*WORK TASK*:
Copy the entries below word for word, but omit any pictures they contain.

*EXERCISE MATERIALS*:
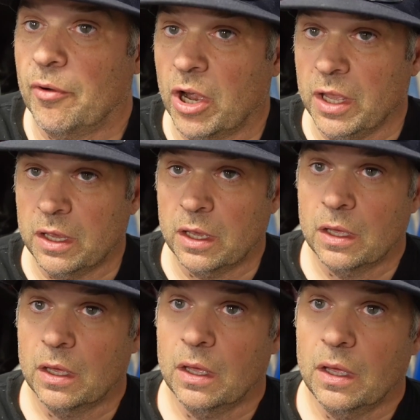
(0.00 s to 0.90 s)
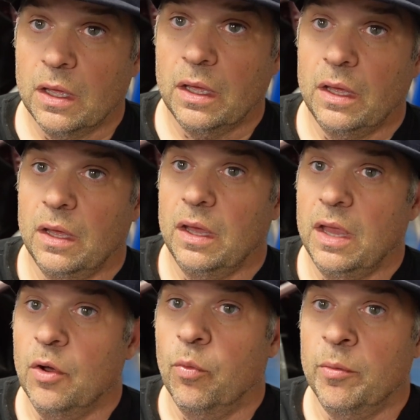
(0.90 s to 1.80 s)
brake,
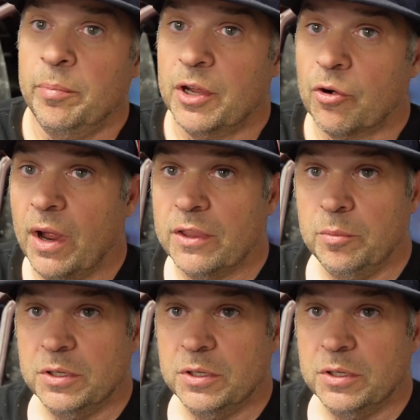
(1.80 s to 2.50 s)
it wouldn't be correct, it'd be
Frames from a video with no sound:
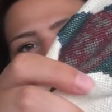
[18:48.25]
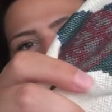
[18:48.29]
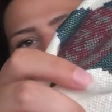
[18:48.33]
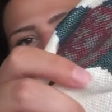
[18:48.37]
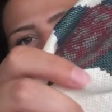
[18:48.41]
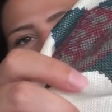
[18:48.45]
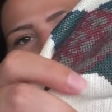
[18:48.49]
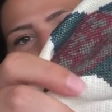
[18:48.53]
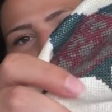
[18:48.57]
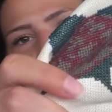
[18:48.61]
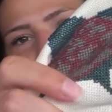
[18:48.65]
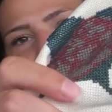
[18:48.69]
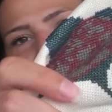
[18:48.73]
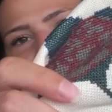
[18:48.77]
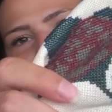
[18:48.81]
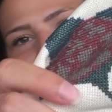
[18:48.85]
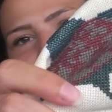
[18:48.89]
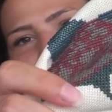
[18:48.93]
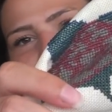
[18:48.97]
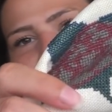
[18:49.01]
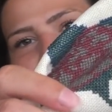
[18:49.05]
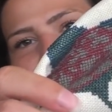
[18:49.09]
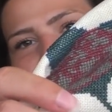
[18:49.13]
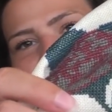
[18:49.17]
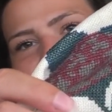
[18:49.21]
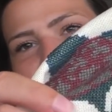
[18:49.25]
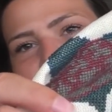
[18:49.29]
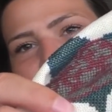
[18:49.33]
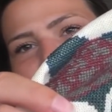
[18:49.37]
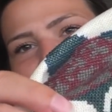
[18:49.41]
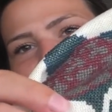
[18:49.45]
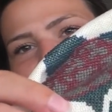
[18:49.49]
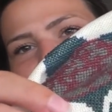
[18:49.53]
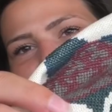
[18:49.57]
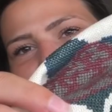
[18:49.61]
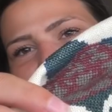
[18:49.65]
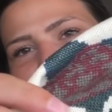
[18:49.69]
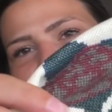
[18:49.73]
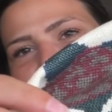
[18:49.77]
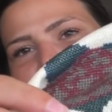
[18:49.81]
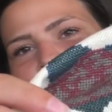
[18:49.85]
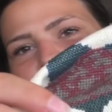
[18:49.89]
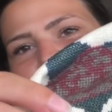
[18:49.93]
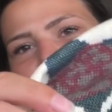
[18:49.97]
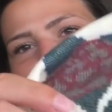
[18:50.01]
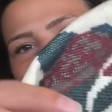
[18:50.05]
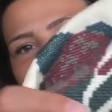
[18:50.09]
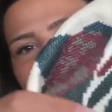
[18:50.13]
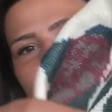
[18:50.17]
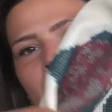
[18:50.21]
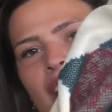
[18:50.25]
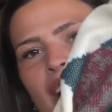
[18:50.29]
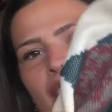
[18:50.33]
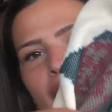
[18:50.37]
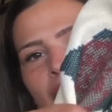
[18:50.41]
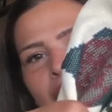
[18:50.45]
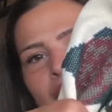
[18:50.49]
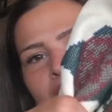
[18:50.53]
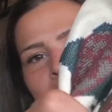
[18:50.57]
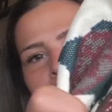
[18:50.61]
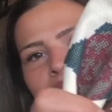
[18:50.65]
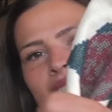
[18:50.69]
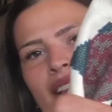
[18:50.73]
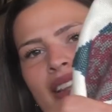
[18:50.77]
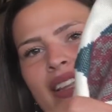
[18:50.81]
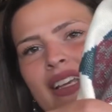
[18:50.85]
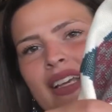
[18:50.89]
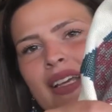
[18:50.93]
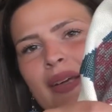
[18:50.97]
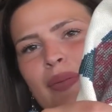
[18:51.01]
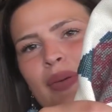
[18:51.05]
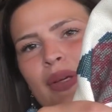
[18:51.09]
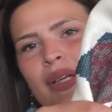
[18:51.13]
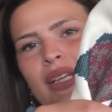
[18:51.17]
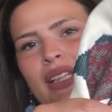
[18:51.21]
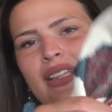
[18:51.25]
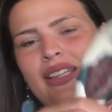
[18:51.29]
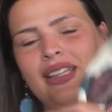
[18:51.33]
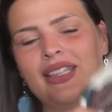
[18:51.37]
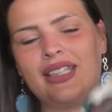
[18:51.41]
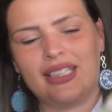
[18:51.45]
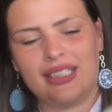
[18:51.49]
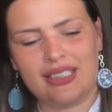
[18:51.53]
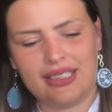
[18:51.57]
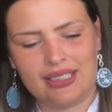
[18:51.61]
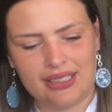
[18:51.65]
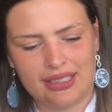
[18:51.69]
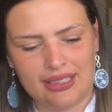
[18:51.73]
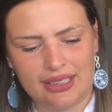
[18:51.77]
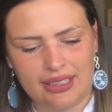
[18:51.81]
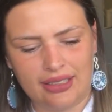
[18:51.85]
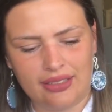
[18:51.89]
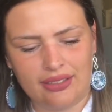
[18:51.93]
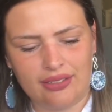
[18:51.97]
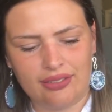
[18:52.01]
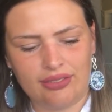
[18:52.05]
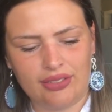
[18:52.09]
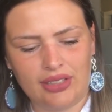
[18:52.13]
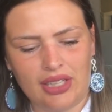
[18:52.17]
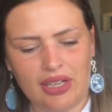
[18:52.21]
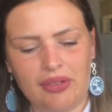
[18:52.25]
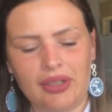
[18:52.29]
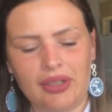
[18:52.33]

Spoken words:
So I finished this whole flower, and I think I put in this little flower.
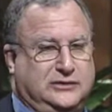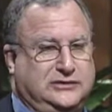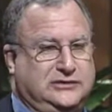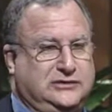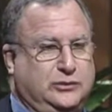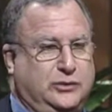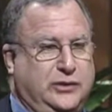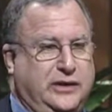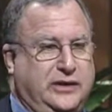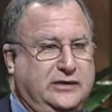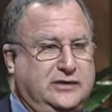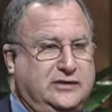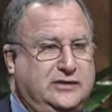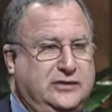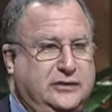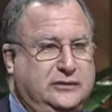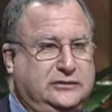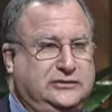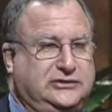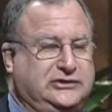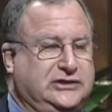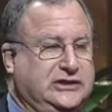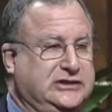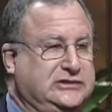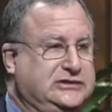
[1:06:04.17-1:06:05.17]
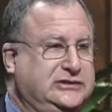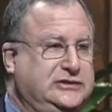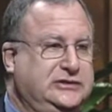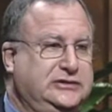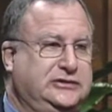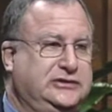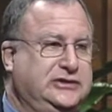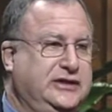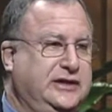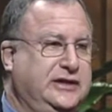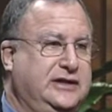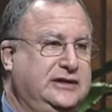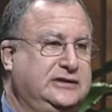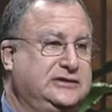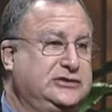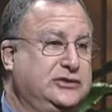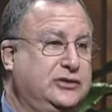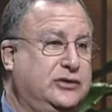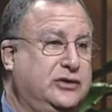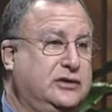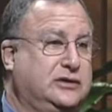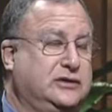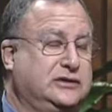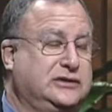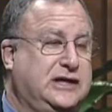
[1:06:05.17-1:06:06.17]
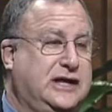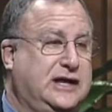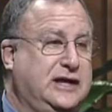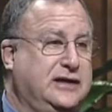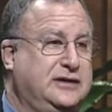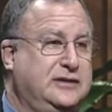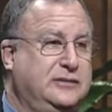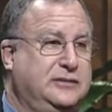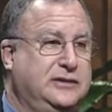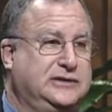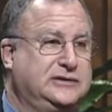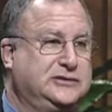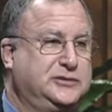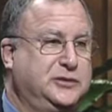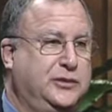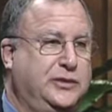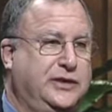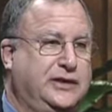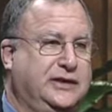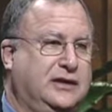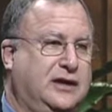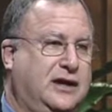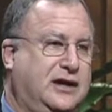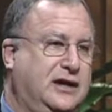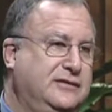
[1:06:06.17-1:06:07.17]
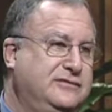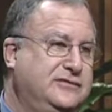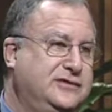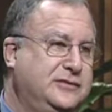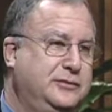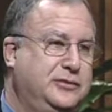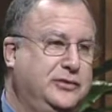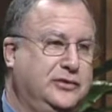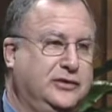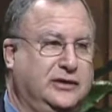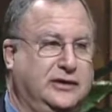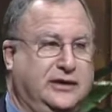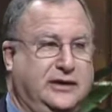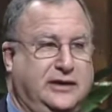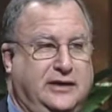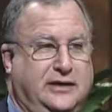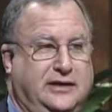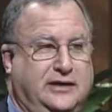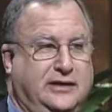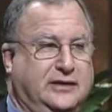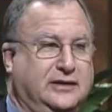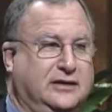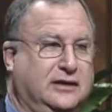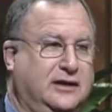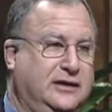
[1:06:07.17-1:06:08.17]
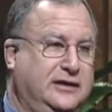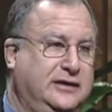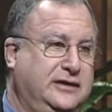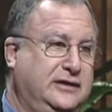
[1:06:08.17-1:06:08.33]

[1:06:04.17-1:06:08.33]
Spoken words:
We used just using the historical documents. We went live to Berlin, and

*OUTPUT*:
(0.00 s to 0.90 s)
(0.90 s to 1.80 s)
brake,
(1.80 s to 2.50 s)
it wouldn't be correct, it'd be
Frames from a video with no sound:
[18:48.25]
[18:48.29]
[18:48.33]
[18:48.37]
[18:48.41]
[18:48.45]
[18:48.49]
[18:48.53]
[18:48.57]
[18:48.61]
[18:48.65]
[18:48.69]
[18:48.73]
[18:48.77]
[18:48.81]
[18:48.85]
[18:48.89]
[18:48.93]
[18:48.97]
[18:49.01]
[18:49.05]
[18:49.09]
[18:49.13]
[18:49.17]
[18:49.21]
[18:49.25]
[18:49.29]
[18:49.33]
[18:49.37]
[18:49.41]
[18:49.45]
[18:49.49]
[18:49.53]
[18:49.57]
[18:49.61]
[18:49.65]
[18:49.69]
[18:49.73]
[18:49.77]
[18:49.81]
[18:49.85]
[18:49.89]
[18:49.93]
[18:49.97]
[18:50.01]
[18:50.05]
[18:50.09]
[18:50.13]
[18:50.17]
[18:50.21]
[18:50.25]
[18:50.29]
[18:50.33]
[18:50.37]
[18:50.41]
[18:50.45]
[18:50.49]
[18:50.53]
[18:50.57]
[18:50.61]
[18:50.65]
[18:50.69]
[18:50.73]
[18:50.77]
[18:50.81]
[18:50.85]
[18:50.89]
[18:50.93]
[18:50.97]
[18:51.01]
[18:51.05]
[18:51.09]
[18:51.13]
[18:51.17]
[18:51.21]
[18:51.25]
[18:51.29]
[18:51.33]
[18:51.37]
[18:51.41]
[18:51.45]
[18:51.49]
[18:51.53]
[18:51.57]
[18:51.61]
[18:51.65]
[18:51.69]
[18:51.73]
[18:51.77]
[18:51.81]
[18:51.85]
[18:51.89]
[18:51.93]
[18:51.97]
[18:52.01]
[18:52.05]
[18:52.09]
[18:52.13]
[18:52.17]
[18:52.21]
[18:52.25]
[18:52.29]
[18:52.33]

Spoken words:
So I finished this whole flower, and I think I put in this little flower.
[1:06:04.17-1:06:05.17]
[1:06:05.17-1:06:06.17]
[1:06:06.17-1:06:07.17]
[1:06:07.17-1:06:08.17]
[1:06:08.17-1:06:08.33]

[1:06:04.17-1:06:08.33]
Spoken words:
We used just using the historical documents. We went live to Berlin, and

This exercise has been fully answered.